Dancing often takes up more space in a hall than any other form of performance is likely to, so you will often need to make special arrangements to get the space you need, or else be able to adapt to smaller spaces. Be aware of this issue in picking patterned dances, to ensure that they can fit into a fairly small space. In performing dances meant to be done as a processional, there is a period way of coping when you run out of space down the center of the hall and need to turn around and go the other way. This step is called a conversion: at a time when the dance choreography calls for both dancers to be moving forward together, instead, the man will perform his steps backward while the woman continues forward; the couple pivoting around their center point to face the opposite direction.
Another important thing to remember is that most of these dances weren't meant to cover a lot of ground - do not stride out energetically, but rather take small, delicate steps, emphasizing the other aspects of the dance rather than mere forward motion.
Some extra details can go a long ways toward making a dance into a performance. The most essential of these is the reverence: every dance should begin with first a reverence to the presence, and then to one's partner, and end with these honours as well. You can also add a little show with appropriate accessories: when asking a lady to dance, it is appropriate for the gentleman to first remove his gloves, pretend to kiss his hand, then take her hand and gently raise it to his lips, then replace his gloves. Also, the gentleman should remove his hat while reverencing. There are many more details on this etiquette in period dance manuals.
Also, if the dance choreography seems to call for certain theatrics, like the Jealousy in Geloxia, adding these in can make the dance more enjoyable to watch, although it's important they be subtle and not interfere with the feel of the dance itself. (Unless, of course, your goal is comedic farce...)

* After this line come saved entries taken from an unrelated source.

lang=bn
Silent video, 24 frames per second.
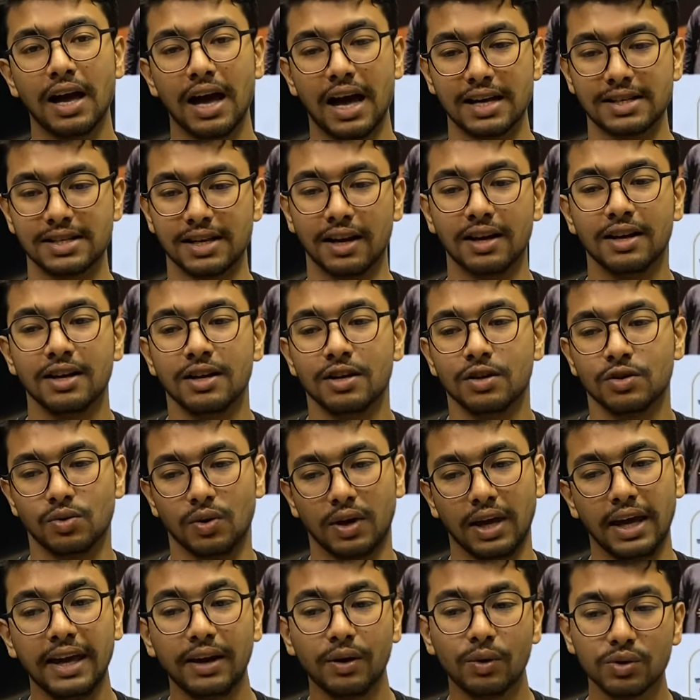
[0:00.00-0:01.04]
আচ্ছা সো
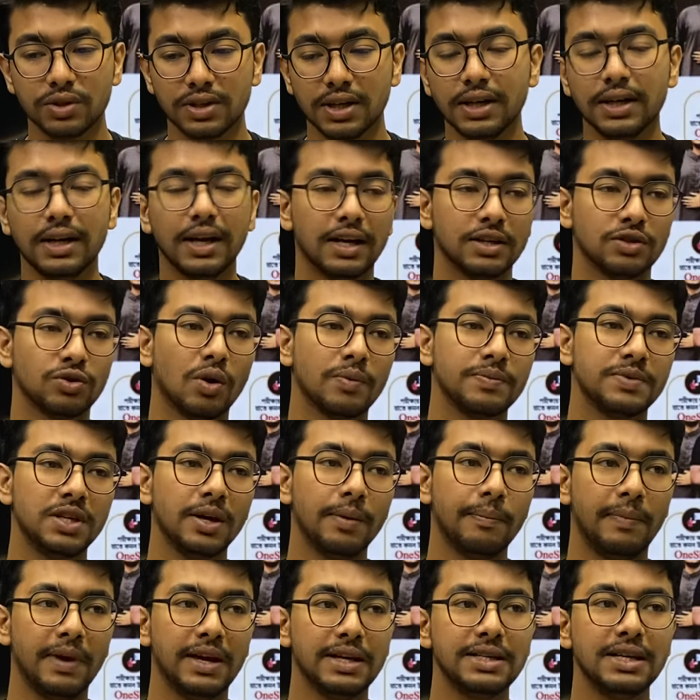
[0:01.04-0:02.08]
এই কোশ্চেনটা সবচেয়ে
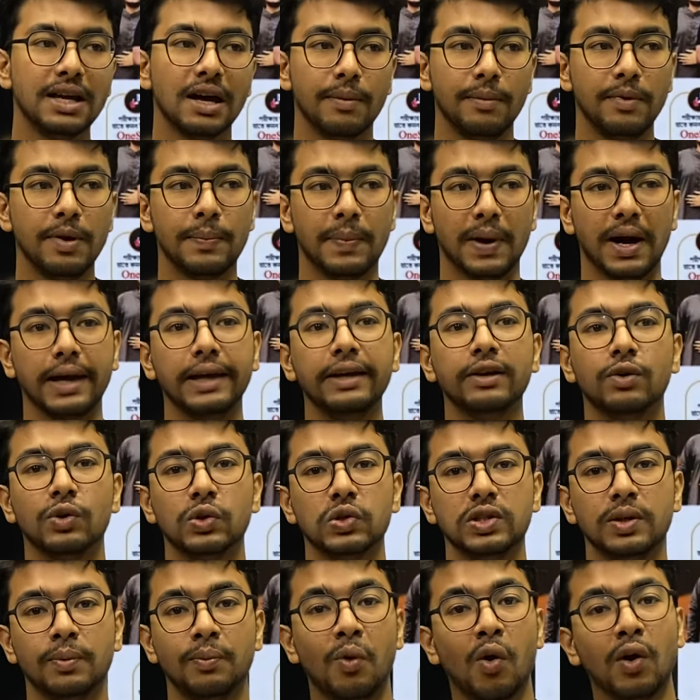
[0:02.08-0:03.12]
বেশি আমি পাই
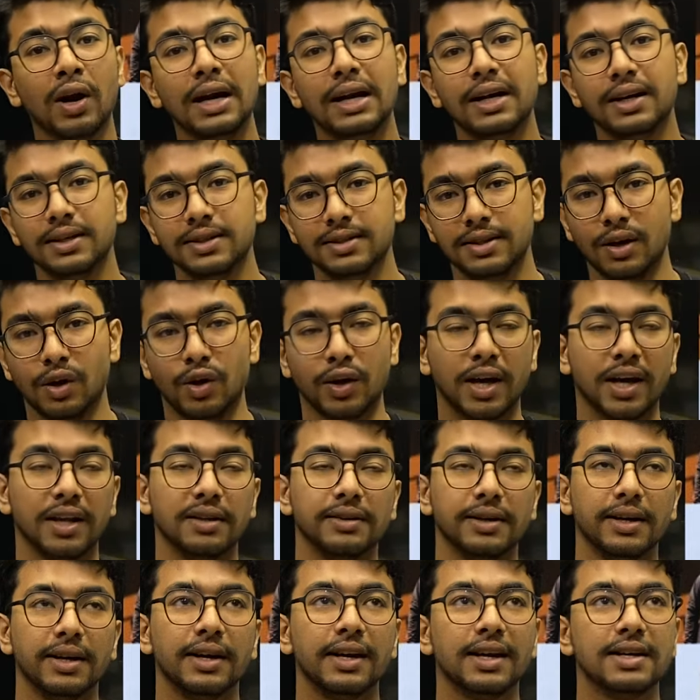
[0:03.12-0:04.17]
হচ্ছে মডেল টেস্ট দেওয়ার ক্ষেত্রে
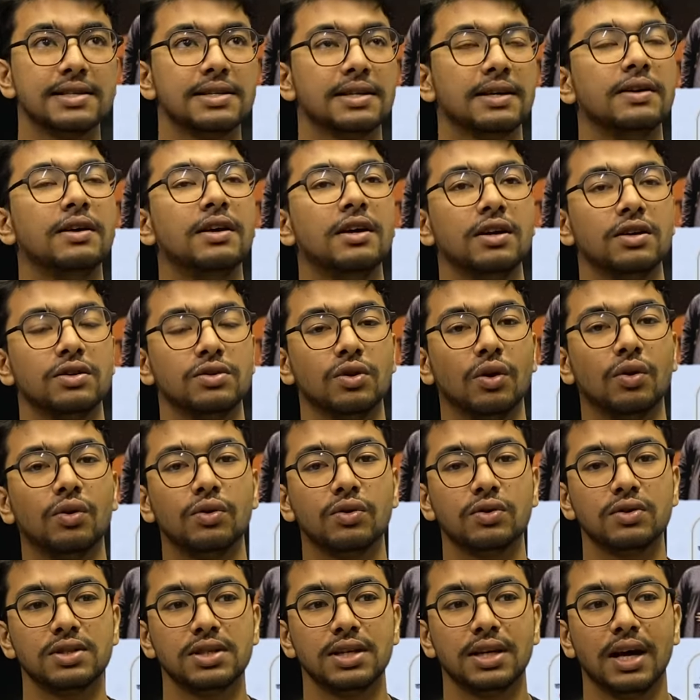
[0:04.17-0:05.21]
ঠিক আছে যখন
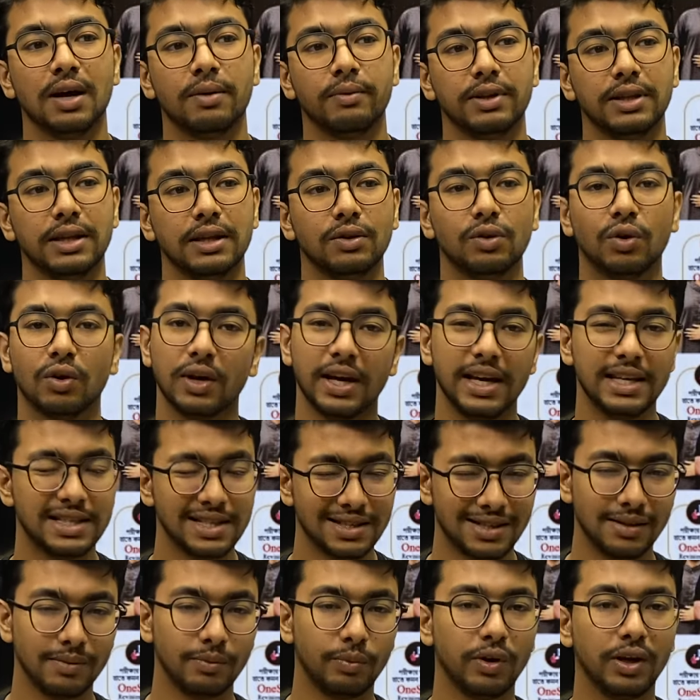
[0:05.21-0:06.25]
হচ্ছে আমাদের ধরো
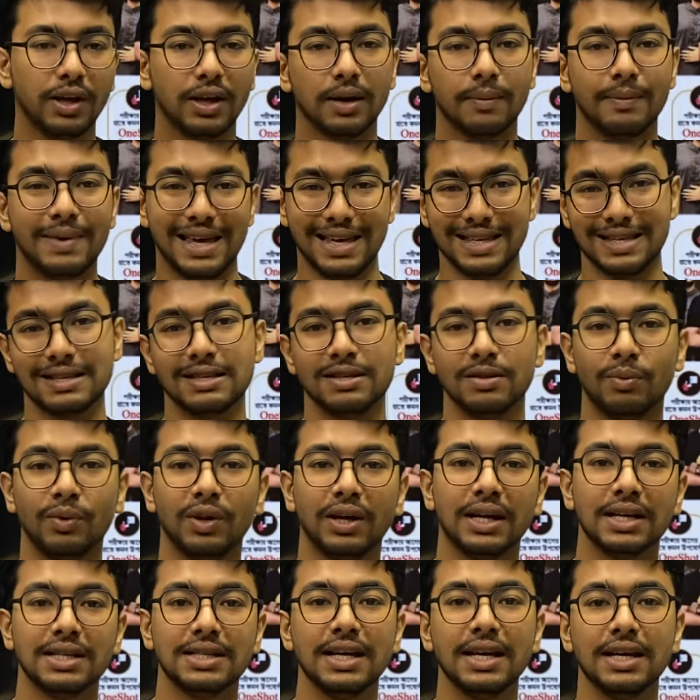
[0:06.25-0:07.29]
এইচএসসি পরীক্ষা বা এসএসসি
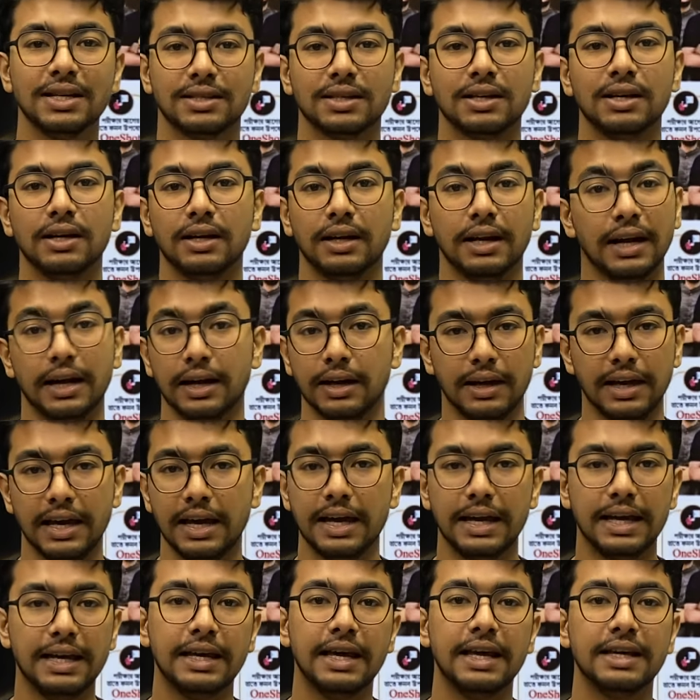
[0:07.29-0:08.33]
পরীক্ষা শেষ না
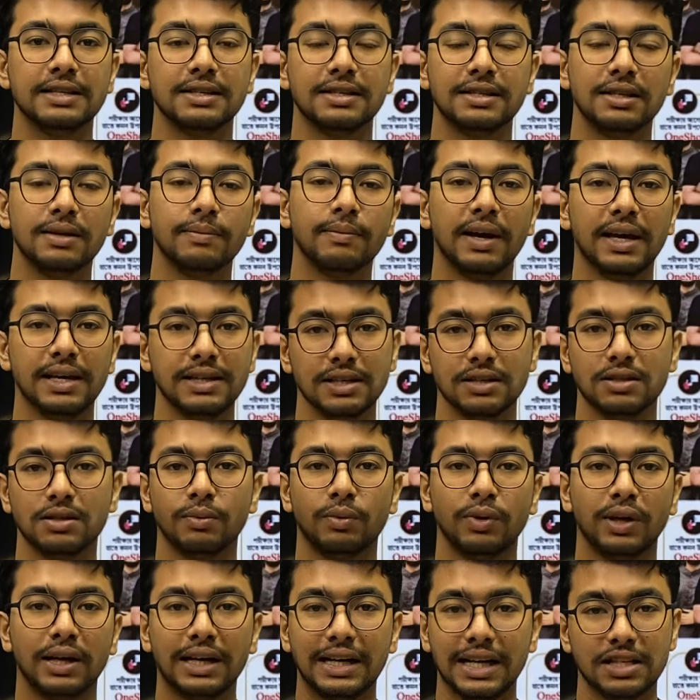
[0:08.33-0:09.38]
এসএসসি বা এইচএসসি
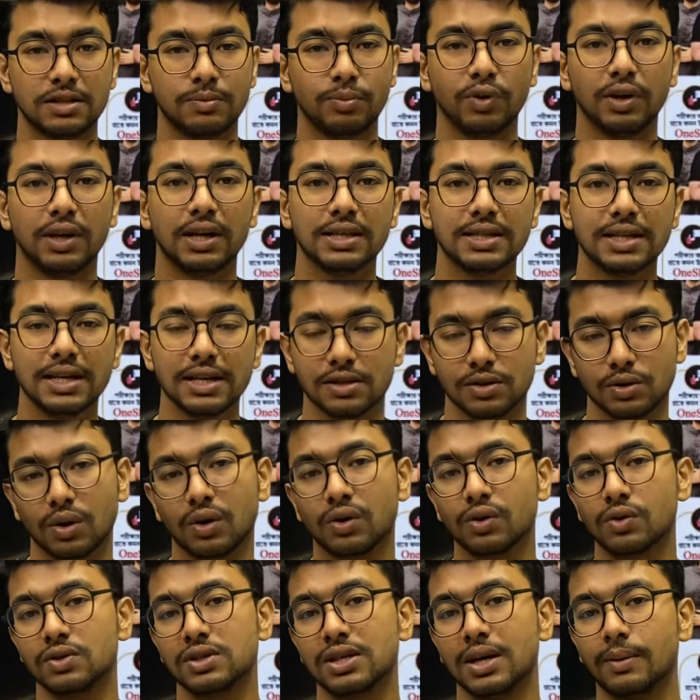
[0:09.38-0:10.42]
পরীক্ষা টেস্ট পরীক্ষা শেষ তখন
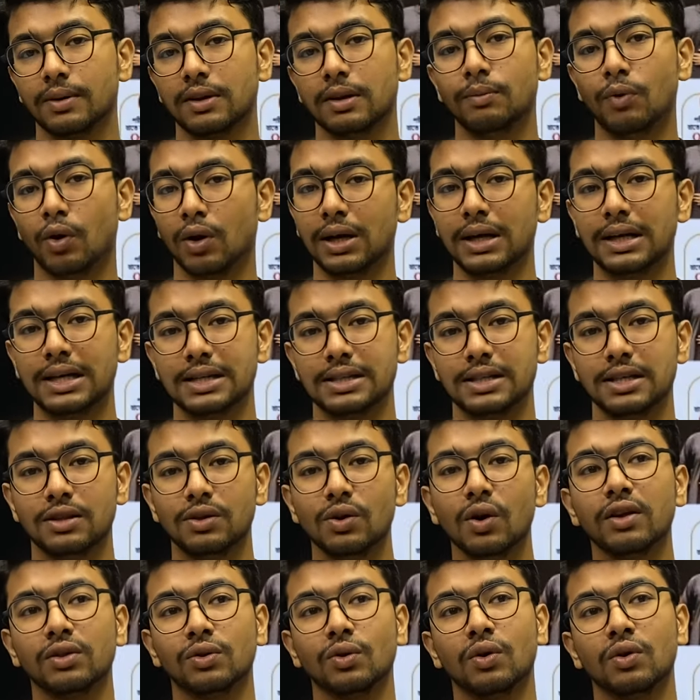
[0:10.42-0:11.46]
হচ্ছে আমাদের মডেল টেস্ট দিতে
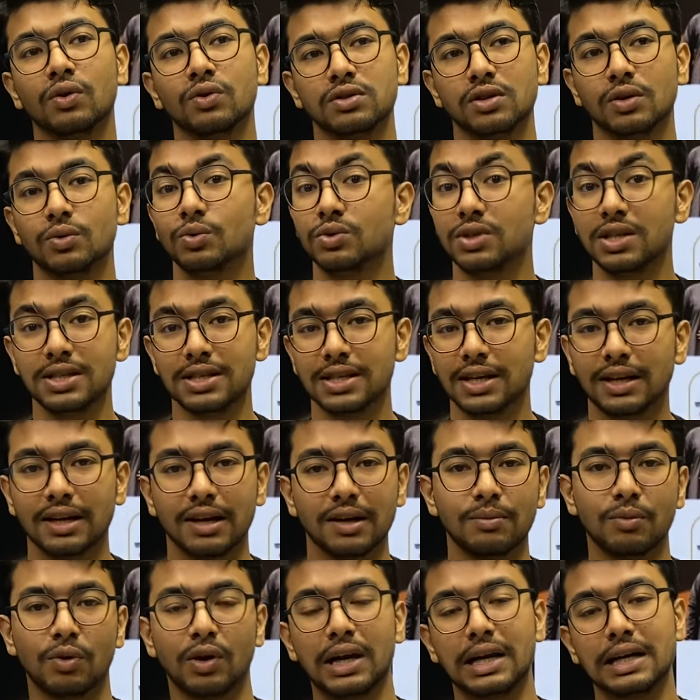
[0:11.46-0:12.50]
হয় তখন হচ্ছে কোচিং সেন্টারে
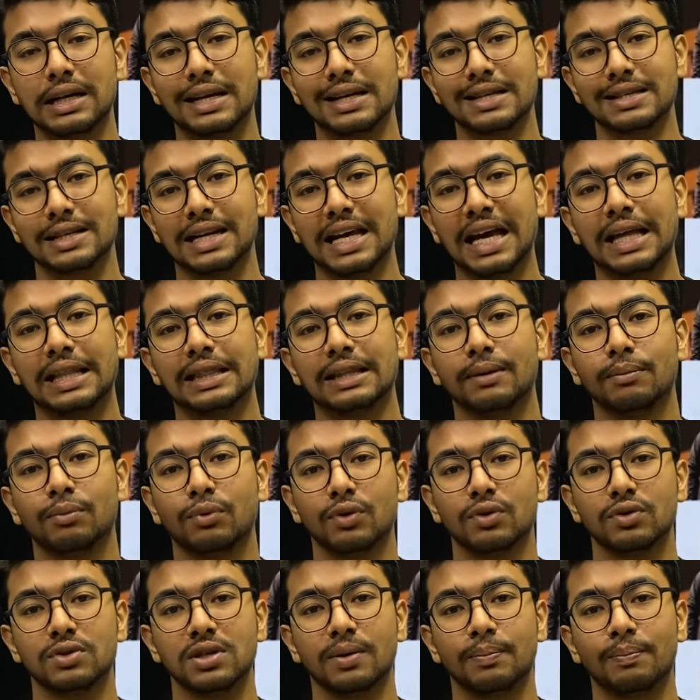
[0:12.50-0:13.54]
মডেল টেস্ট নেয় তারপরে
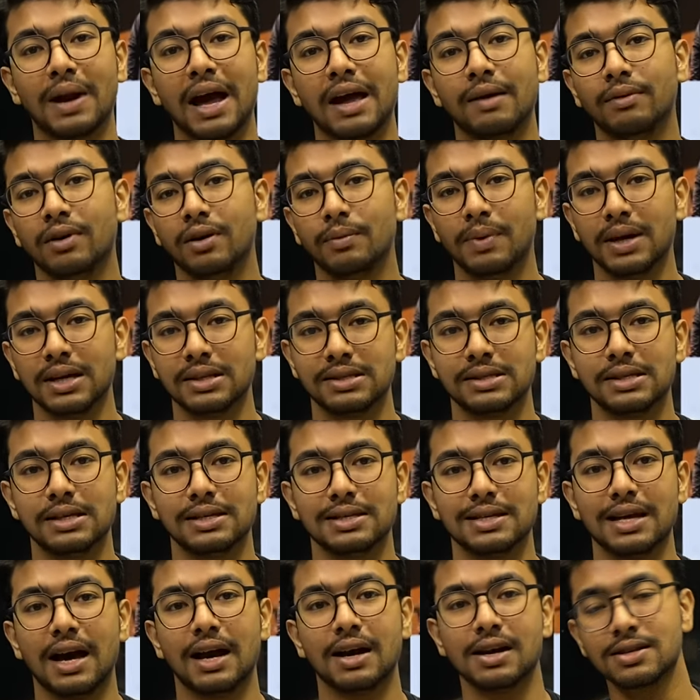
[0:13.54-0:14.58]
হচ্ছে প্রাইভেট ব্যাচ যে
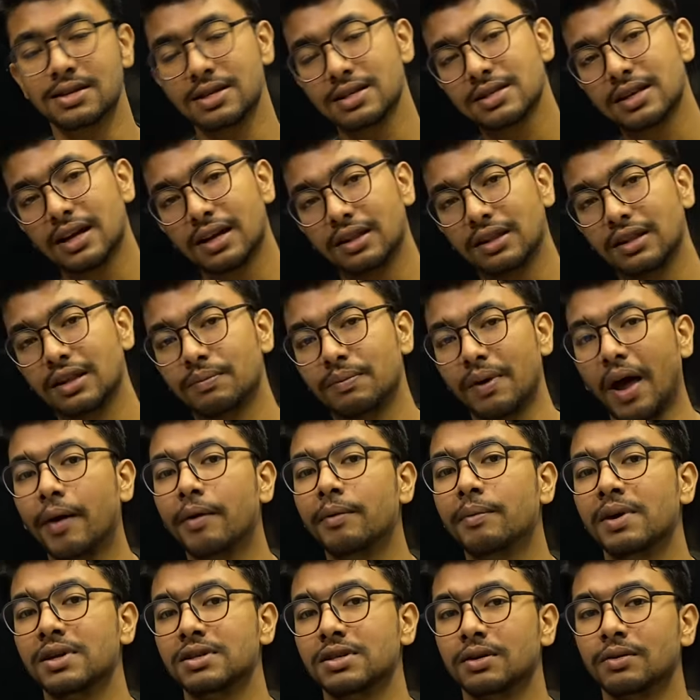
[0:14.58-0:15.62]
স্যার আছে স্যারদের প্রাইভেট
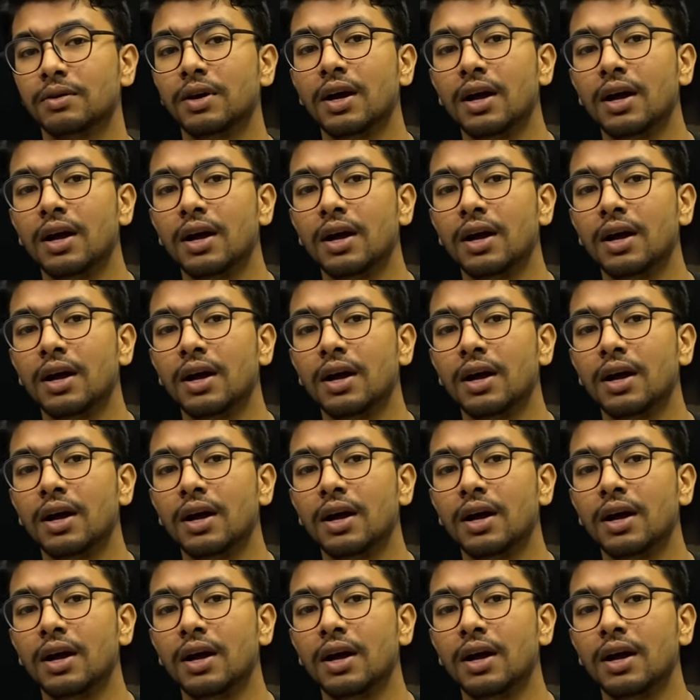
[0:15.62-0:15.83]
ব্যাচে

One final note: a performance is not merely the dance itself, but also the time from when the dance is announced till when it has completed and the performers have returned to their seats. People will be watching you throughout this time, so be aware of your appearance. Musicians may occasionally need to tune up on stage, but a dancer should be fully prepared: do warmups ahead of time, have the music cued up and taken care of, and everything else ready to go. Proper preparation and rehearsal can allow for a very stylish performance of the art of period dance.